8. Retrospective: Mindful of the past; contemplative of past situations, events, etc. Many
narratives are retrospective.
9. Ballad Meter: a four-line stanza rhymed abcd with four feet in lines one and three and three feet
in lines two and four.
10. Blank Verse: unrhymed iambic pentameter.
11. Cacophony: a harsh, unpleasant combination of sounds or tones.
12. Caesura: a pause, usually near the middle of a line of verse, usually indicated by the sense of the
line, and often greater than the normal pause.
13. End-stopped: a line with a pause at the end. Lines that end with a period, a comma, a colon, a
semicolon, an exclamation point, or a question mark are end-stopped lines.

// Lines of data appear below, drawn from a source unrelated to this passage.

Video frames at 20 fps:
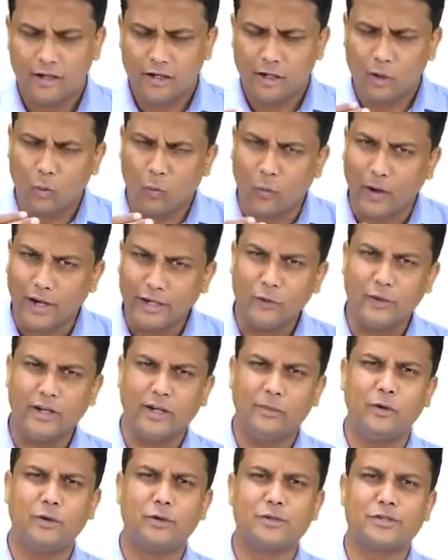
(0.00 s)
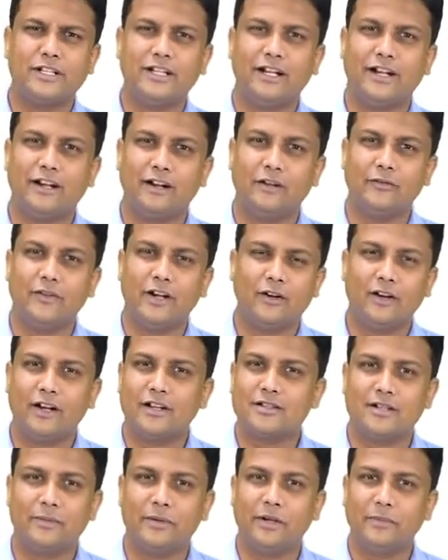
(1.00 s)
Now why you are able to see that interventricular
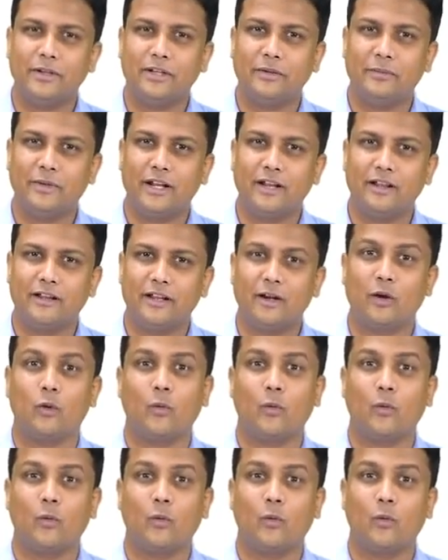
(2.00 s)
septum in the middle there?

14. Enjambment: the continuation of the sense and grammatical construction from one line of
poetry to the next.
15. Euphony: a style in which combinations of words pleasant to the ear predominate. Its opposite is
cacophony.
16. Eye Rhyme: rhyme that appears correct from spelling, but is half-rhyme or slant rhyme from the
pronunciation.
17. Feminine Rhyme: a rhyme of two syllables, one stressed and one unstressed, as “waken” and
“forsaken” and “audition” and “rendition.” Feminine rhyme is sometimes called double rhyme.
18. Heroic Couplet: two end-stopped iambic pentameter lines rhymed aa, bb, cc with the thought
usually completed in the two-line unit.
19. Masculine Rhyme: rhyme that falls on the stressed and concluding syllables of the rhymewords. Examples include “keep” and “sleep,” “glow” and “no,” and “spell” and “impel.
20. Motif: A usually recurring salient thematic element, especially a dominant idea or central theme.